In the exercise it also asked me reasons I would feel sorry for them. And I don’t. They live their life normally (the case went to court and ruled in my favor though all he got was therapy. I almost died that night and was left unconscious on the side of a road) they come from an extremely wealthy family and are wealthy themselves. People like that can get away with anything. I don’t feel sorry for him. The only possible reason I would feel sorry for him is that he will never experience genuine connection love care empathy or compassion. But then again that’s HIS choice why would I feel sorry about that? The only reason I would forgive him is to rid myself of sorrow not him.


I’m feeling very stuck and angry/triggered. This has haunted me for years and severely severely impacted my life I need to move on. But I don’t know how. I was watching a documentary about a girl who was raped and murdered and her family forgave the man and the documentary made me so extremely beyond angry. I couldn’t at all understand why they would do that. At the end there was this quote by Maya Angelo saying “the best thing you can do for yourself is forgive. Forgive everyone” and it sent me down an entire spiral. I looked my *** up on the internet. I don’t know why I did that to myself. I saw he has made all of these accomplishments doing cancer research and all these things which are suppose to be good which made me feel confused and feel like what happened to me was not even real. And I felt scared and angry. Though I started to understand what the point in forgiveness would be because I don’t deserve to feel scared and angry and let him take anymore power or thought away from me ever again. I just am really struggling on getting there.

2

I can relate really strongly to what you’re going through. Personally, I am temporarily letting go of the idea of forgiveness. I’m not ready to walk that path right now and that’s ok. I plan on exploring forgiveness at some point in the future, but not until I’m ready. Until then, I’m focussing on self-care. Be kind to yourself.

User Profile: ukiyoomi
ukiyoomi April 15th

@lightTiger7286 I can sense the depth of the emotions and conflicted thoughts you are experiencing. It's important to acknowledge the complexity of forgiveness, especially when it involves heinous acts of intentional harm. Your feelings of anger, confusion, and triggers are completely valid given the circumstances you have endured. It's crucial to prioritize your healing and well-being above all else.

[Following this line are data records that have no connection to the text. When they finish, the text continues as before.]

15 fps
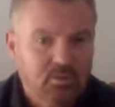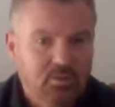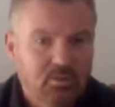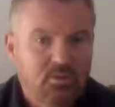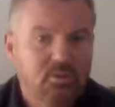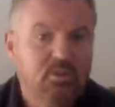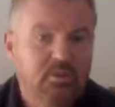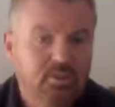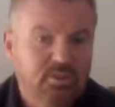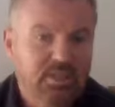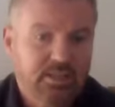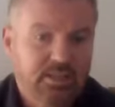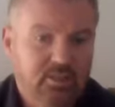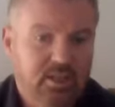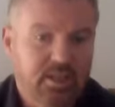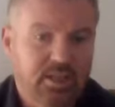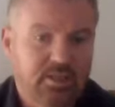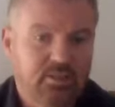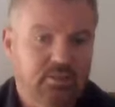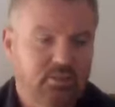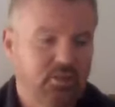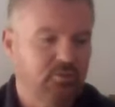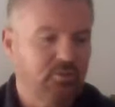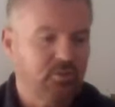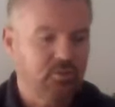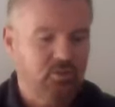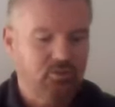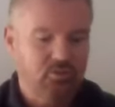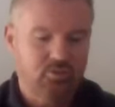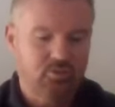You're a tax collector, so
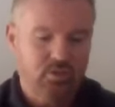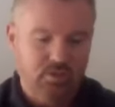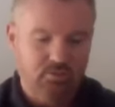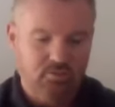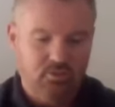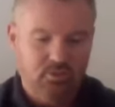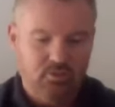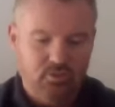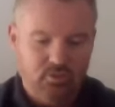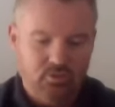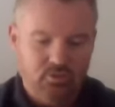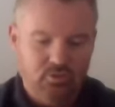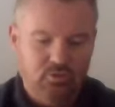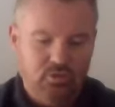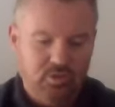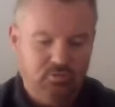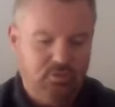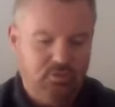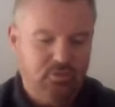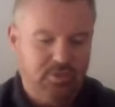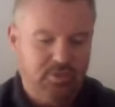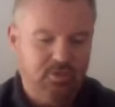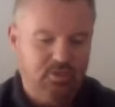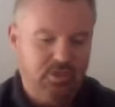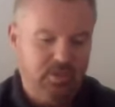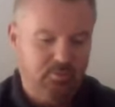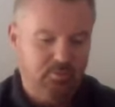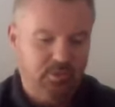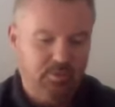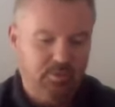you don't turn around and
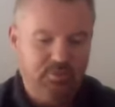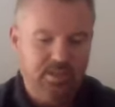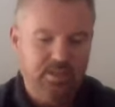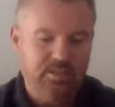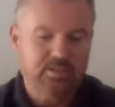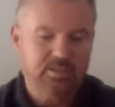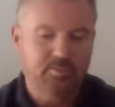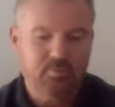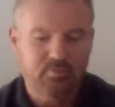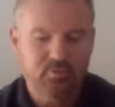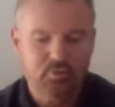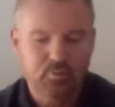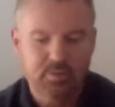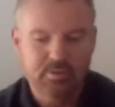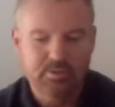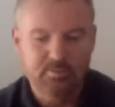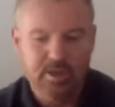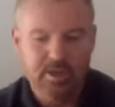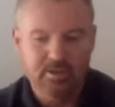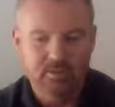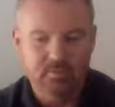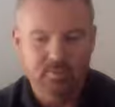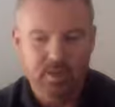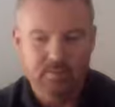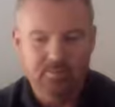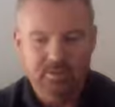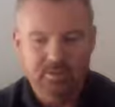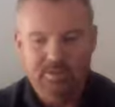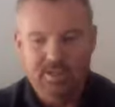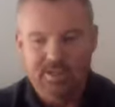say, well, I'm selling something for £20, but I'm
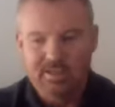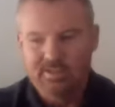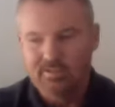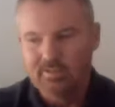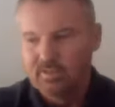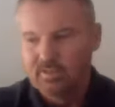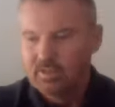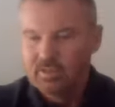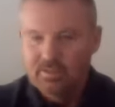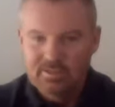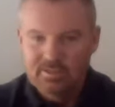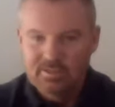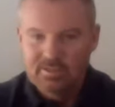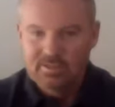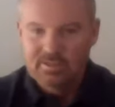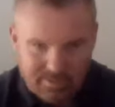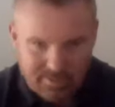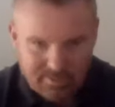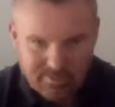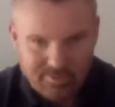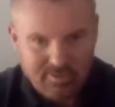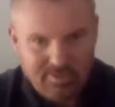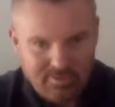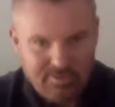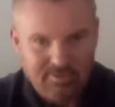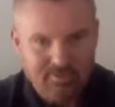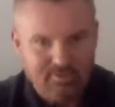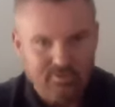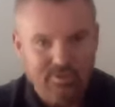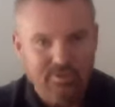only getting
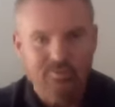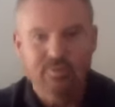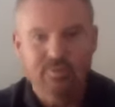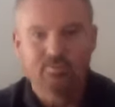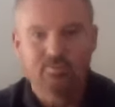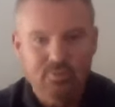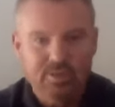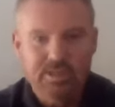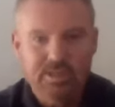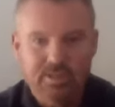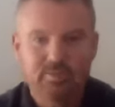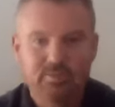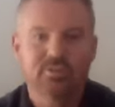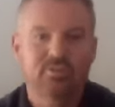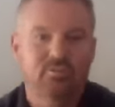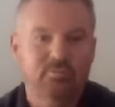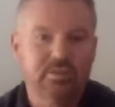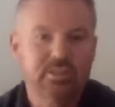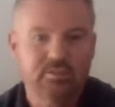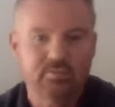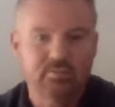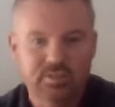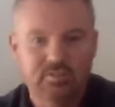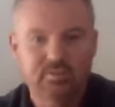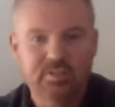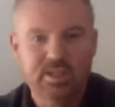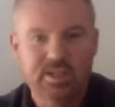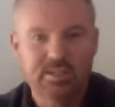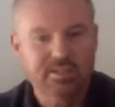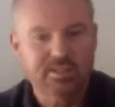£16.33 really, because the rest of it is
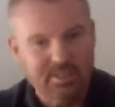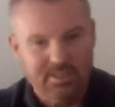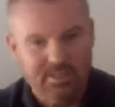VAT.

It's also important to recognize that forgiveness does not necessarily mean condoning or excusing the actions of those who have wronged you. It is about freeing yourself from the burden of carrying around the pain and resentment. Healing from trauma takes time, and the journey towards forgiveness is not linear. Seeking support from a therapist or counselor who specializes in trauma and forgiveness may provide you with valuable tools and guidance on how to navigate this challenging process. Remember that your feelings are valid, and it's okay to be struggling with forgiveness. Your well-being and inner peace are of utmost importance. Take care of yourself and allow yourself the time and space you need to heal and move forward at your own pace. You are not alone in this journey, and there is support available to help you along the way.